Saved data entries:
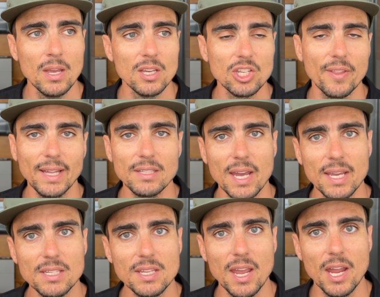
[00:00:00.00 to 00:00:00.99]
So that
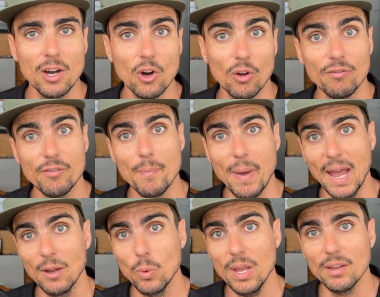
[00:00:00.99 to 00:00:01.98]
takes care of the
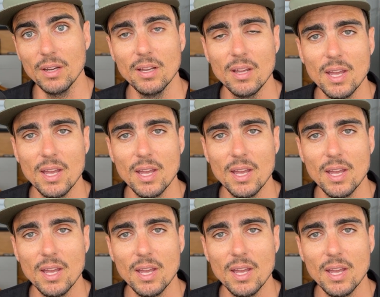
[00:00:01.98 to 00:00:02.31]
bad weather.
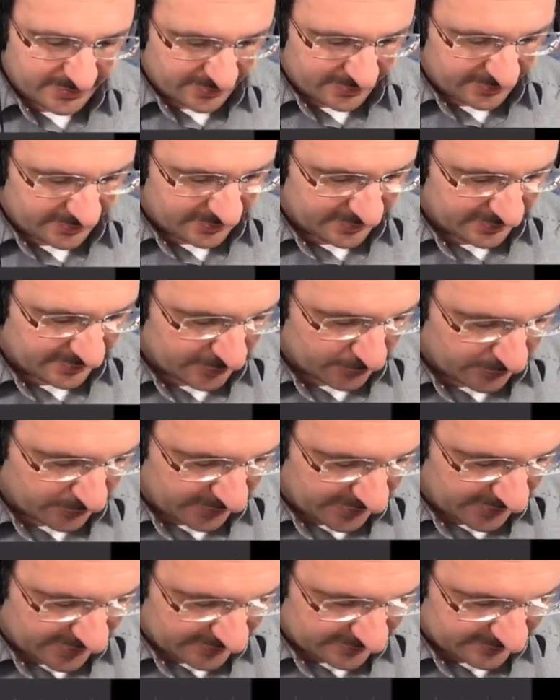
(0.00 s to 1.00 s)
And then we
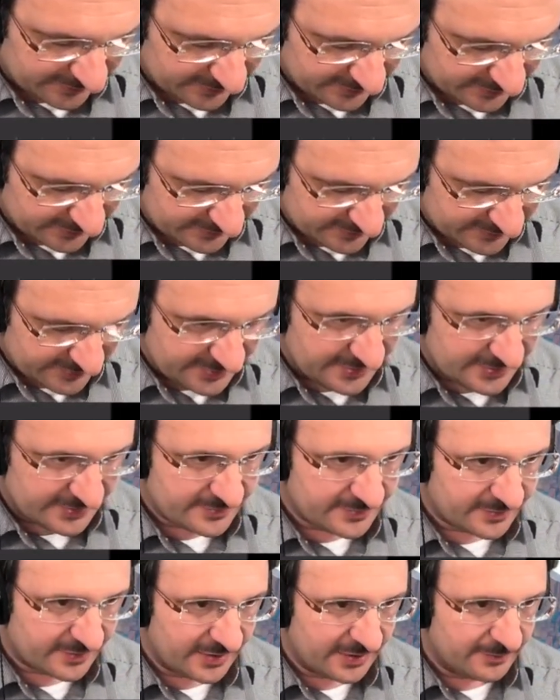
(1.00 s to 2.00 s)
get t
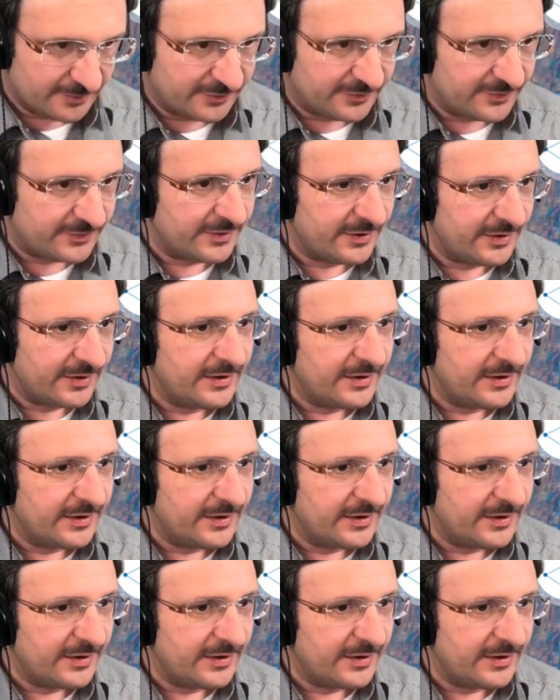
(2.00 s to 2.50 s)
times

What is being asked
Each entry above must come back exactly as written. Drop the images.

Exercise solution
[00:00:00.00 to 00:00:00.99]
So that
[00:00:00.99 to 00:00:01.98]
takes care of the
[00:00:01.98 to 00:00:02.31]
bad weather.
(0.00 s to 1.00 s)
And then we
(1.00 s to 2.00 s)
get t
(2.00 s to 2.50 s)
times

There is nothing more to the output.